→ What to work on
Report how many lines in the records below hold the word "Silent". Add nothing to the number.

→ Data
=======

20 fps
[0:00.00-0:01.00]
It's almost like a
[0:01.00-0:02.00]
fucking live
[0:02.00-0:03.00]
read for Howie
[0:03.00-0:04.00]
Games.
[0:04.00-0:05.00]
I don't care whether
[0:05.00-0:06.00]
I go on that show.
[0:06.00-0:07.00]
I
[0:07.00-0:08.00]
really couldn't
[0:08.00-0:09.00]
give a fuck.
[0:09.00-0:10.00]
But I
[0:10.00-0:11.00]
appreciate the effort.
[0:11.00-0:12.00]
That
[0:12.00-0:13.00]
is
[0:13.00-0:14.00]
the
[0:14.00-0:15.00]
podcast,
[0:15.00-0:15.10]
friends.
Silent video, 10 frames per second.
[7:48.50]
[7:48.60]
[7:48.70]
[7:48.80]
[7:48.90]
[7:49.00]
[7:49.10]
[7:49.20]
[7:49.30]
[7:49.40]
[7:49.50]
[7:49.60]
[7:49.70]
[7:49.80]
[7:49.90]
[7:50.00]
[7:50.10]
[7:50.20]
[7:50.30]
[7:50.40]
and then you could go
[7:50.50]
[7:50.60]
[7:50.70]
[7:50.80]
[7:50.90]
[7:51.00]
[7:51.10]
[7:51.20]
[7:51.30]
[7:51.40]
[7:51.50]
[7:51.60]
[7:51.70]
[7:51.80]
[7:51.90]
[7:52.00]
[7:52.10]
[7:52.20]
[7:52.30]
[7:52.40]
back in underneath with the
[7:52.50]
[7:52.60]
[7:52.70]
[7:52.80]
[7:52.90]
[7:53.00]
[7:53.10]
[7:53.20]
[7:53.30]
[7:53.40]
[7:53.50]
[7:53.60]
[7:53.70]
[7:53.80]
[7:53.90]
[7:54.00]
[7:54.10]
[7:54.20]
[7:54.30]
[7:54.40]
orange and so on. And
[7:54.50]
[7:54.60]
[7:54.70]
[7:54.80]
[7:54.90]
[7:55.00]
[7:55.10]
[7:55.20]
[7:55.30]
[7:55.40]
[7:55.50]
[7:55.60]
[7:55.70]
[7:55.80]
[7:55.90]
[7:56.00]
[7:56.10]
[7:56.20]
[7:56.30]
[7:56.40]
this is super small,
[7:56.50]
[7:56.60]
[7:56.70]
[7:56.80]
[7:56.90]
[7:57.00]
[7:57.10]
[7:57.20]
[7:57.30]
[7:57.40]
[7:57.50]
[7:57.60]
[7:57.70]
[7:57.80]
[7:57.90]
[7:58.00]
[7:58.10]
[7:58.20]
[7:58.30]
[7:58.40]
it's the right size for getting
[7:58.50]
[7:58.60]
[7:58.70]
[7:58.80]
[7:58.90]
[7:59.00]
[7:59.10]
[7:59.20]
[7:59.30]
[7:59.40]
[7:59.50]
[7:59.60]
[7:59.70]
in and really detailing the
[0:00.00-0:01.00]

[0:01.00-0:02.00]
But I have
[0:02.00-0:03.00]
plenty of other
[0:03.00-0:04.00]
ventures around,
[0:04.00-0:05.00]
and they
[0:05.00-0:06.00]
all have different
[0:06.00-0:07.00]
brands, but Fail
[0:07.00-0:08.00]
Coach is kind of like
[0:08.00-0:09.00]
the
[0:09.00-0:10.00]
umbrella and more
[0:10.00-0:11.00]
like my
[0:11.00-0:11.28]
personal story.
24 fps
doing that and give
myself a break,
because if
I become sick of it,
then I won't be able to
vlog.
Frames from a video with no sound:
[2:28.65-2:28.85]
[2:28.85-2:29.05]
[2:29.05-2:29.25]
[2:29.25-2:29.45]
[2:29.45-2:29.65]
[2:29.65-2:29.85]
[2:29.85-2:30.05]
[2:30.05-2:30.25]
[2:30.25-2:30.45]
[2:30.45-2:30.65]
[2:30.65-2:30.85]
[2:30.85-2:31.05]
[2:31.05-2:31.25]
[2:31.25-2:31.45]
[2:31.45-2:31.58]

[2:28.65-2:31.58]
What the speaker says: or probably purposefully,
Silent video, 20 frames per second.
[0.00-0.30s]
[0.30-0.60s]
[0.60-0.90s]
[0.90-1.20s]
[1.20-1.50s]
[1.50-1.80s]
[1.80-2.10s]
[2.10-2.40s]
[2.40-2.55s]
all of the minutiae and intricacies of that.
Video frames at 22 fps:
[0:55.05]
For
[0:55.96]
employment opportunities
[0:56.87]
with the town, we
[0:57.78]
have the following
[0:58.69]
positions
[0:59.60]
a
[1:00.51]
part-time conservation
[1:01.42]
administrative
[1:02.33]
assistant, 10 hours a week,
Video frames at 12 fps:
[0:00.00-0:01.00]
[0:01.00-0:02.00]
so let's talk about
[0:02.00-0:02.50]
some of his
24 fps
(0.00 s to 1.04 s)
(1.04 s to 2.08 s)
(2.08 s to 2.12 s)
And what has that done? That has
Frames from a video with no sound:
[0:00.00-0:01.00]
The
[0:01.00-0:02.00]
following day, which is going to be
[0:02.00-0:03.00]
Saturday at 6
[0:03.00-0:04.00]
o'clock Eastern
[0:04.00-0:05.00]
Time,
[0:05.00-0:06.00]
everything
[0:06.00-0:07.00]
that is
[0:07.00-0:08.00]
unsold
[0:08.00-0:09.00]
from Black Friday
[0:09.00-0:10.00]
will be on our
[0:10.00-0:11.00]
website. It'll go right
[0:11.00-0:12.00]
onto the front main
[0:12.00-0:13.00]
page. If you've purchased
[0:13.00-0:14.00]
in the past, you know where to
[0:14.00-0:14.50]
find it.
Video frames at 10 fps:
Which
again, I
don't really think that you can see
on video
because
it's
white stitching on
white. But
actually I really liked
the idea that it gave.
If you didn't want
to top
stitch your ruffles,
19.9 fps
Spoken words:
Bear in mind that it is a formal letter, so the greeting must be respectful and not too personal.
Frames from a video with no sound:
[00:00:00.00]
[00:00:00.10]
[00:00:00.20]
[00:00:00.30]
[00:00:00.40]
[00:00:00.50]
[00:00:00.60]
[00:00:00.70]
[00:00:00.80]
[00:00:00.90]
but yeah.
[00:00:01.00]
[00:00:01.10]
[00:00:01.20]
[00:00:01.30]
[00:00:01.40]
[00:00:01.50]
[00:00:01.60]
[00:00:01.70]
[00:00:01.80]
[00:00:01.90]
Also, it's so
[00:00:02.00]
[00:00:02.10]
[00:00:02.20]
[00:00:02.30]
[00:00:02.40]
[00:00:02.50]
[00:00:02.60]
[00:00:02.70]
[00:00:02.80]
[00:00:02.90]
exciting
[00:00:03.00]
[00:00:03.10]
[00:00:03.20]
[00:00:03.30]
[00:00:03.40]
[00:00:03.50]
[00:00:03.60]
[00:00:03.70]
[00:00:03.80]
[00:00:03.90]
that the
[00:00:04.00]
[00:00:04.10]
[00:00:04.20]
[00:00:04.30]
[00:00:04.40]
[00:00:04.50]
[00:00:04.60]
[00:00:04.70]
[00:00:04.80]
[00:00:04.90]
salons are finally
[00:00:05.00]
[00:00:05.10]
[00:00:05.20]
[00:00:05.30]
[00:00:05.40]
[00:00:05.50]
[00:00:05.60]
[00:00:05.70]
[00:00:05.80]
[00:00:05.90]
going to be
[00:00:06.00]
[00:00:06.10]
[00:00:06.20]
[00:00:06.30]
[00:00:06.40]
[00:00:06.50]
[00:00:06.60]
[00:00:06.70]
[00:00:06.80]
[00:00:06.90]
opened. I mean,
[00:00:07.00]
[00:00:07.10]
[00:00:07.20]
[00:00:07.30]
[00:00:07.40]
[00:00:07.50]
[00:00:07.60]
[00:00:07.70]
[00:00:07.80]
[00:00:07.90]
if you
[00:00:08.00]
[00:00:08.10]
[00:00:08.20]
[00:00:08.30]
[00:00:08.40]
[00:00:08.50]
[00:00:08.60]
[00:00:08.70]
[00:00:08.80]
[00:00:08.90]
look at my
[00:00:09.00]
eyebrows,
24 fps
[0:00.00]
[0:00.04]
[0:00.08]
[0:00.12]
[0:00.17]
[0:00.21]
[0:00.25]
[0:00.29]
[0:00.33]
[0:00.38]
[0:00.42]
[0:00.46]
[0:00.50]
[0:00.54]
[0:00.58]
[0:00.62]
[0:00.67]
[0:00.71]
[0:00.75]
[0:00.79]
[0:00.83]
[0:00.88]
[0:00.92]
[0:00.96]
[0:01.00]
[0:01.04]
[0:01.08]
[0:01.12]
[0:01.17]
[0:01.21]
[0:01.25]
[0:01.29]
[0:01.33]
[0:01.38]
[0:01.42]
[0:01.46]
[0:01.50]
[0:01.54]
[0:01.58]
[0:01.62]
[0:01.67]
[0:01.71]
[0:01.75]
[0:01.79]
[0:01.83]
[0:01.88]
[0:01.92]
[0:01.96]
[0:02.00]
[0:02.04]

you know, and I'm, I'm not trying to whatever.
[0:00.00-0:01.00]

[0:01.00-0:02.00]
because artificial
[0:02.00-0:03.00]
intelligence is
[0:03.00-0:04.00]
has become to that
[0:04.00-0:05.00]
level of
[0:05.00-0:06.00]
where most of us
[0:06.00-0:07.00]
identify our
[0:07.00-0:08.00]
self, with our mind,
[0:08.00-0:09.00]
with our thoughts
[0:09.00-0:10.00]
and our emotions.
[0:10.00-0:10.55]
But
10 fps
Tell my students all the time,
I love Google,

=======

→ Task answer
2